Gli archeologi della Sezione di Archeologia del Dipartimento di Storia Culture Civiltà dell’Alma Mater, in continuità ideale con quelle passate ricerche, tornano dunque in questo sito importante e bellissimo, visitato da decine di migliaia di turisti ogni anno, soprattutto meta delle visite dei passeggeri delle molte crociere in navigazione nel mar Ionio che approdano all’isola di Corfù. La missione dell’Alma Mater è diretta da Sandro De Maria, ordinario di Archeologia Classica al Dipartimento di Storia Culture Civiltà, che da quindici anni lavora con i suoi collaboratori in un altro importante sito archeologico albanese: Phoinike (Fenice), città sorta nel IV secolo a.C. e abbandonata al tempo della conquista turca dell’Albania, nella prima metà del XVI secolo. I risultati ottenuti con le ricerche di Phoinike sono stati numerosi e importanti: scavi all’agorà della città ellenistica, al teatro antico, in quartieri di case ellenistiche e romane, nella basilica paleocristiana, nelle necropoli, nei siti minori del territorio. Grazie a questi lunghi anni di intenso lavoro il progetto dell’Alma Mater, che ha come partner l’Istituto Archeologico Albanese di Tirana, si estende ora alla vicina Butrinto, centro santuariale importantissimo in età ellenistica (destinato al culto di Asklepios/Esculapio) e colonia romana dell’età di Augusto.

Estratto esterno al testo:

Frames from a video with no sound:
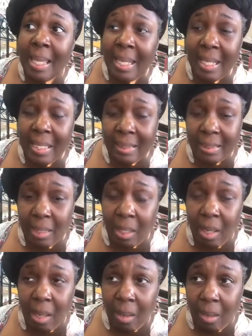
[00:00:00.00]
It is
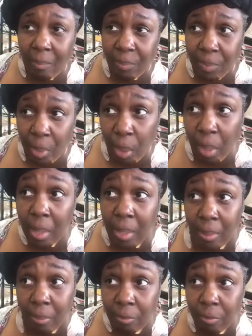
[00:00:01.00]
a
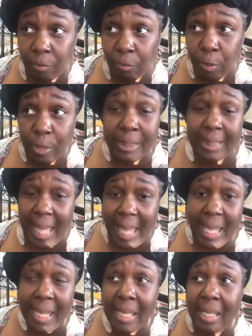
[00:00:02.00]
first
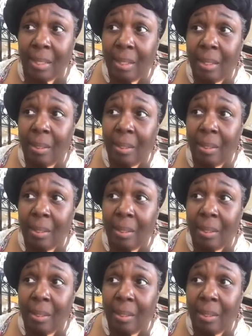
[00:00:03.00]
aid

La nuova zona archeologica a Butrinto sarà oggetto di un progetto di studio e recupero di un’area sacra che sorge al di sopra del teatro, fino ad oggi mai indagata a fondo. Le attività si estenderanno poi a progetti di ricerca, scavo e valorizzazione di più ampio respiro. Gli scavi a Butrinto partiranno il prossimo settembre, in contemporanea con quelli di Phoinike, dove nel corso degli anni sono già passati diverse centinaia di studenti dell’Alma Mater, assieme a loro colleghi albanesi e di altre nazionalità europee, in un progetto di ricerca e formazione specialistica che fin dall’inizio ha goduto del sostegno del Ministero degli Affari Esteri Italiano, nell’ambito delle Missioni Archeologiche Italiane all’estero. Proprio il Ministero degli Affari Esteri e della Cooperazione, con la Direzione Generale per la Promozione del Sistema Paese, assicura il sostegno finanziario alla campagna di scavo, a cui si aggiunge il contributo dell’Università di Bologna e del suo Campus di Ravenna, che agevola la partecipazione degli studenti iscritti ai corsi legati alla conservazione dei beni culturali.